The events were championed by Notre Dame’s Boler-Parseghian Center for Rare and Neglected Diseases. According to the center’s website, the day is observed in order to “raise awareness for rare diseases and improve access to treatment and medical representation for individuals with rare diseases and their families.”
One of the presenters was Dr. Stephanie Ware, chair of Indiana University’s medical and molecular genetics department. Ware later described her specific focus on cardiovascular genetics and the role that they play, among other factors, in identifying rare diseases.
“Many of the patients that we see in genetics have a rare disease and clinical geneticists play a diagnostic and management role in the care of these patients,” Ware said. “I have a specific interest in cardiovascular genetic disorders and in that capacity I see patients with a variety of rare disorders that may involve their heart.”
Many other universities were represented in the events, including Arizona State University, Rush Medical College and the University of Oxford.
On Thursday, a reception for rare disease patients and their families was held in the galleria of Jordan Hall of Science. A collection of dining tables were neatly dressed and a buffet was prepared to welcome incoming guests.
The reception was organized by Barbara Calhoun and Katrina Conrad, who are, respectively, the director and program manager of the Patient Advocacy Initiative on campus.
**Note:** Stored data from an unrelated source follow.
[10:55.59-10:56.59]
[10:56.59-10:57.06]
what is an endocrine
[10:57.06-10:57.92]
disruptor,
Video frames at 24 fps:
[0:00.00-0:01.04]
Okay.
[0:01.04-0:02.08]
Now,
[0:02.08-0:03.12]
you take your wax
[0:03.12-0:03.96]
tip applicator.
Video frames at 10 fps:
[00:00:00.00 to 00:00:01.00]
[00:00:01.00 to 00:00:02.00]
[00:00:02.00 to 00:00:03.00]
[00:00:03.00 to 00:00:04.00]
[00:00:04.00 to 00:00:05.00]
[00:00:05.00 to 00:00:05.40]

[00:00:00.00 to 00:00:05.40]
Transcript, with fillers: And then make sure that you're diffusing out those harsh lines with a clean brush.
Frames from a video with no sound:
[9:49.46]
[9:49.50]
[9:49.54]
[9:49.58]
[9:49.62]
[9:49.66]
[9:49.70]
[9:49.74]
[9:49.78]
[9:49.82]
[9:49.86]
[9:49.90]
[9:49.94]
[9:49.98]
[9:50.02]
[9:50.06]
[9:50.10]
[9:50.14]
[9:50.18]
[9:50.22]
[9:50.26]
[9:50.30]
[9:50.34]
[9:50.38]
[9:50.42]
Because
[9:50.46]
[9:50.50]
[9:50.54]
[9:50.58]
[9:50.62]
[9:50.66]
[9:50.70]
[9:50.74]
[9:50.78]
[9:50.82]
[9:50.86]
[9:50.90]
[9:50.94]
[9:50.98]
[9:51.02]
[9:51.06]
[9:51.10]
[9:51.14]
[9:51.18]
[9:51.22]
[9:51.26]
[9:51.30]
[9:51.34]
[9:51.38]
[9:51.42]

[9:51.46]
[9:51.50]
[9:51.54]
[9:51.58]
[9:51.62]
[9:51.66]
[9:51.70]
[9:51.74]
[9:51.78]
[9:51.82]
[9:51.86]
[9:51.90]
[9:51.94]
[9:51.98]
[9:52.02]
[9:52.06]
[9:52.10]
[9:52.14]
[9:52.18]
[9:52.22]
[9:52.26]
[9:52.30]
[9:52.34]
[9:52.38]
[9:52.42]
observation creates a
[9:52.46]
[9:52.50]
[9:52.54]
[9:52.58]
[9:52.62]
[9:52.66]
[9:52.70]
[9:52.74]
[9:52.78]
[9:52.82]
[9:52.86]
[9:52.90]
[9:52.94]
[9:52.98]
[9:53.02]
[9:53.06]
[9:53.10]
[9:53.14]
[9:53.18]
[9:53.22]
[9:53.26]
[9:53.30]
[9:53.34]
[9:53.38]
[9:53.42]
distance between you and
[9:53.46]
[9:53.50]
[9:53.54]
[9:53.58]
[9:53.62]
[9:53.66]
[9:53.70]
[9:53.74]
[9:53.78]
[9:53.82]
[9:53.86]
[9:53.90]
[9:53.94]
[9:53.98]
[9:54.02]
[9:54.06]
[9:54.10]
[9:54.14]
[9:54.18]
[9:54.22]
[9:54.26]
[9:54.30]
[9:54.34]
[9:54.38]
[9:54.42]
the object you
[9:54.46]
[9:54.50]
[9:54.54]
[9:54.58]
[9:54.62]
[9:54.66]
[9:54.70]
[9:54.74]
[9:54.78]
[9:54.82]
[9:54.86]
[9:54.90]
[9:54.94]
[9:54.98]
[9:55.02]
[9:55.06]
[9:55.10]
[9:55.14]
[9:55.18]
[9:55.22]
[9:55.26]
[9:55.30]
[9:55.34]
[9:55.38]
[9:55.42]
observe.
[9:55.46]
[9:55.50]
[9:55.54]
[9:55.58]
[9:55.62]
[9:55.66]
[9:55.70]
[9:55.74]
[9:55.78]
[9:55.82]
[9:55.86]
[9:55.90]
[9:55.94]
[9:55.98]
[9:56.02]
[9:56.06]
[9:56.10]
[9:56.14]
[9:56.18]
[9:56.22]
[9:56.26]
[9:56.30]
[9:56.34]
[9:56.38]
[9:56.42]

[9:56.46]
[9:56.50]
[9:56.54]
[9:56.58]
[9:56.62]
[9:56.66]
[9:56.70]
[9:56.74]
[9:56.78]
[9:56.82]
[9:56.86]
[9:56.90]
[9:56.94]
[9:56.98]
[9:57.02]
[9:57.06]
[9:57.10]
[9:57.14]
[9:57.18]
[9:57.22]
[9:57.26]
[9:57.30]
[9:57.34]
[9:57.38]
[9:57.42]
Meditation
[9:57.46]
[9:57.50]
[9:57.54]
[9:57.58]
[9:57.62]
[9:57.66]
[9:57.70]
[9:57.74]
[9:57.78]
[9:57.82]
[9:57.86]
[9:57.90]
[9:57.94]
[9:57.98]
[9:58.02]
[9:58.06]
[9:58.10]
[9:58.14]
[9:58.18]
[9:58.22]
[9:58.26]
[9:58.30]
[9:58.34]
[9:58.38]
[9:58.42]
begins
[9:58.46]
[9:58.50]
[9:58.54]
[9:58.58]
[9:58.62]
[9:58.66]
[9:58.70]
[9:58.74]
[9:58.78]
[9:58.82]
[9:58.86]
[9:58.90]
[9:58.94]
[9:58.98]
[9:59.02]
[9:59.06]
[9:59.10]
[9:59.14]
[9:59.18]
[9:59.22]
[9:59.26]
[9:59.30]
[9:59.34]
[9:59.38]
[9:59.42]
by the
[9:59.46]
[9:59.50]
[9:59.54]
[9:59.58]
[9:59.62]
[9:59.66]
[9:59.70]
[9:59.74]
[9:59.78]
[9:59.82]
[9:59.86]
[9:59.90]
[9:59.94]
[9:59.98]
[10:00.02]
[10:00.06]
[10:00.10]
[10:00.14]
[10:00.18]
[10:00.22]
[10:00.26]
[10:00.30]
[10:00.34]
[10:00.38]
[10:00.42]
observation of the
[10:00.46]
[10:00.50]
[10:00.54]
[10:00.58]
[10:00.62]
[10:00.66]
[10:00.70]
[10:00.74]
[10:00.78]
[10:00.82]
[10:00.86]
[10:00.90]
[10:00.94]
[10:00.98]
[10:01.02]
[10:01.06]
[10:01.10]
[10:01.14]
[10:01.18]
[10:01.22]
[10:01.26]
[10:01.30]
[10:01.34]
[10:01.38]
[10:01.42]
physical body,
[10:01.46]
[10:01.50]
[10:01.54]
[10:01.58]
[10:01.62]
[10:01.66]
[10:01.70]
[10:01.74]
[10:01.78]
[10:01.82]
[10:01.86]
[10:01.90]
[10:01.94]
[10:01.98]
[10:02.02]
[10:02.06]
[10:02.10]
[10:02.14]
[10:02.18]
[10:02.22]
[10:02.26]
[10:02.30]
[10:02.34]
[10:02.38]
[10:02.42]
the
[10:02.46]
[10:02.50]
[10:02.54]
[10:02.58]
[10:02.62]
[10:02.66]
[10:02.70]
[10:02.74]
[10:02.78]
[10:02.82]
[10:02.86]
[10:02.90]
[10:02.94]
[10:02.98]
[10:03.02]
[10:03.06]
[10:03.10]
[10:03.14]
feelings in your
The initiative is primarily responsible for running the minor in science and patient advocacy, which educates students on identifying rare diseases and finding available treatments.
Calhoun later explained some of the major changes which Rare Disease Day has undergone since taking over as director in 2014.
“We have continued to expand this program to include involvement with patient families and students," Calhoun said. “With the start of the minor in science and patient advocacy in 2021, the program has gained momentum. By joining the international community in the Light Up for Rare event, we started lighting up the Word of Life mural last year.”
Near the end of the reception, Calhoun gave a brief speech in order to give thanks to the many people who helped make the event a success and highlight students who participated in the minor or made a difference in rare disease research.
In one case, Calhoun told a story which was relayed to her by a former student while working as an Emergency Medical Technician (EMT).
Calhoun explained that the student had gotten a call from a family who was taking care of a rare disease patient. When EMTs arrived, the parents struggled to explain the nature of their child’s condition to the student.
However, Calhoun said, her student had researched and studied the condition.
“And so she went to the mom and said, ‘I do understand what you're talking about. And I understand some of the complications that occur with this condition and how that could affect the care that we give,’” Calhoun said. "She said she could not express both the pride and excitement she felt when she saw the relief the family members had.”
After the reception, patients, their families and dozens of students made their way to Hesburgh Library. White bags decorated for a specific patient or rare disease were positioned along the reflecting pool in front of Touchdown Jesus. There, the guests participated in a prayer service given by Fr. Peter McCormick.
At sunset, the mural was lit green, red and blue in accordance with #LightUpForRare, a movement to display the colors at 7 p.m. local time around the world in solidarity for rare diseases.